Но Гаспаров, если ему так сказать, повернет все к топосам и к перебору взглядов. Его мнения о «философах» в «Занимательной Греции» тем более нелепы, что выговариваются с уверенностью. Горечь, с какой я это говорю, не от моего недовольства Гаспаровым, я его теперь как раз люблю как никогда, а от абсолютной, опять же я теперь ясно понял, невозможности заговорить с ним. — Не «спорить» же, жалкое тоскливое занятие. Спор впрочем так или иначе, только другой, настоящий, всегда уже идет, и он такой, что может быть уравновешен только безусловным согласием, уступчивостью и вниманием в общении. Тут я на волне (в диапазоне) Гаспарова, т.е. единственно где мог бы к нему подойти, ничтожен по своему невежеству до невидимости и смотрю на него с восхищением издалека. Ваш «мир как волшебная сказка», и мой тоже, всегда, Гаспарову конечно тайно близок, но бессмысленно, ненужно замаскирован, на его маскировку растрачены лучшие силы, а зачем. Самое волшебное открыто на виду у всех, лучший способ его скрыть — самым ясным, простым, прямым образом открыть.
Я перелистываю Ваши письма конца лета и осени, на которые я полностью не ответил. И уже в августе Вы пишете о Фрейбурге. Как Париж мне казался театральной декорацией, весь, так Шварцвальд — парком, почти искусственным. Даже там, где мы поднимались к высокому водопаду, цветаевской Ниагаре, мне было жалко игрушечности места, после дикого Кавказа, где я свалился в непроходимое ущелье. Возможно в Альпах это чувство парка отступило бы, хотя полностью не уверен. Сразу после Фрейбурга мы помчались, Ольгин отчим на Вольво впереди, я за ним обгоняя всех, во Владимирскую область, где были наши, и те просторы, слегка волнистые, показалось мне, не уступали в размахе старым шварцвальдским горам, по нетронутой затаенности были чище, свежее, по откровенной запущенности честнее чем надломленная изнутри (гибель леса, изменение верхней почвы) ухоженная чистота перенаселенной Германии. На поезде Фрейбург-Майнц я всю дорогу говорил с опрятной, умной, доброй дамой, которая ах все понимает и с улыбчивой уверенностью готова к скорому концу света, до свидания, Земля. Она только выговорила то, что я всю дорогу в Германии чувствовал за завидным порядком. Настоящее, живое в этой Германии мне виделось в небольших опозданиях поездов, в расхристанности молодых, а главное в уверенном, теплом единодушии немцев, нерастраченной исторической силе. Та же неброская сила — в спокойствии, Вы правы что уже южном, Фрейбурга, я сказал бы даже в его мудрости. Как этот покой заряжен, показал Хайдеггер, чья мысль была одна во всей Германии вровень с до сих пор не понятым сдвигом тех десятилетий; я был в семье Хайдеггеров, говорил с его сыном, сидел в библиотеке «философского семинара» перед двумя его большими портретами и было так ясно, что он прошел будоража всех по всему миру, а ведь у себя дома он ни перышка не сдул, разве что от скопления народу в университетской аудитории при его первом после запрета выступлении (1949? 1950?) кому-то сломали руку или ногу, но там могло быть много приезжих специально для события.

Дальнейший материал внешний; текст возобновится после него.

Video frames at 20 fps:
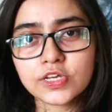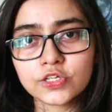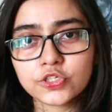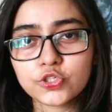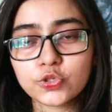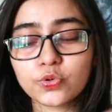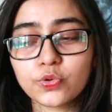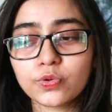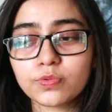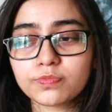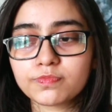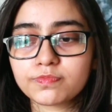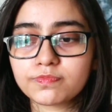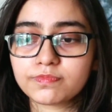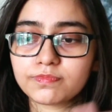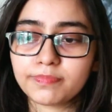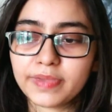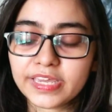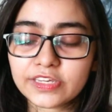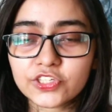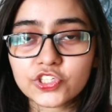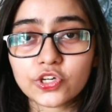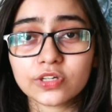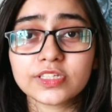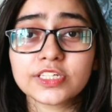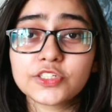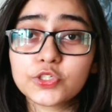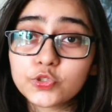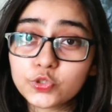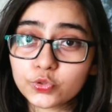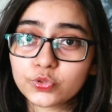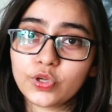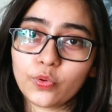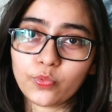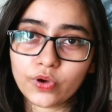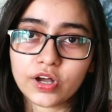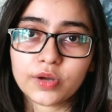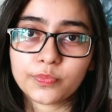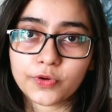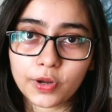to make sure that you do the
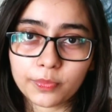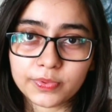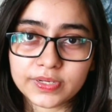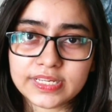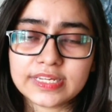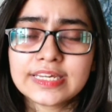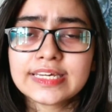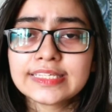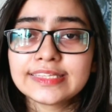work properly.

Вы спрашивали, что я называю «расколом». Очень въевшуюся вещь, неизбежность расхождения в вере среди христиан, едва ли не более обязательную чем между христианами и явными иноверцами. Диаспора (перенимаю и продолжаю мысль Ани Великановой) христиан по разным вероисповедным толкам теперь не имеет (давно уже не имеет) альтернативы другой кроме как неисповедимое подвижничество как у о. Дмитрия и возвращения к раннему христианству как у Вас и у немногих. Старообрядческий раскол, сектантство, окостенение официального слоя — это уже только посильные и необходимые реакции на тот «не мир, но меч».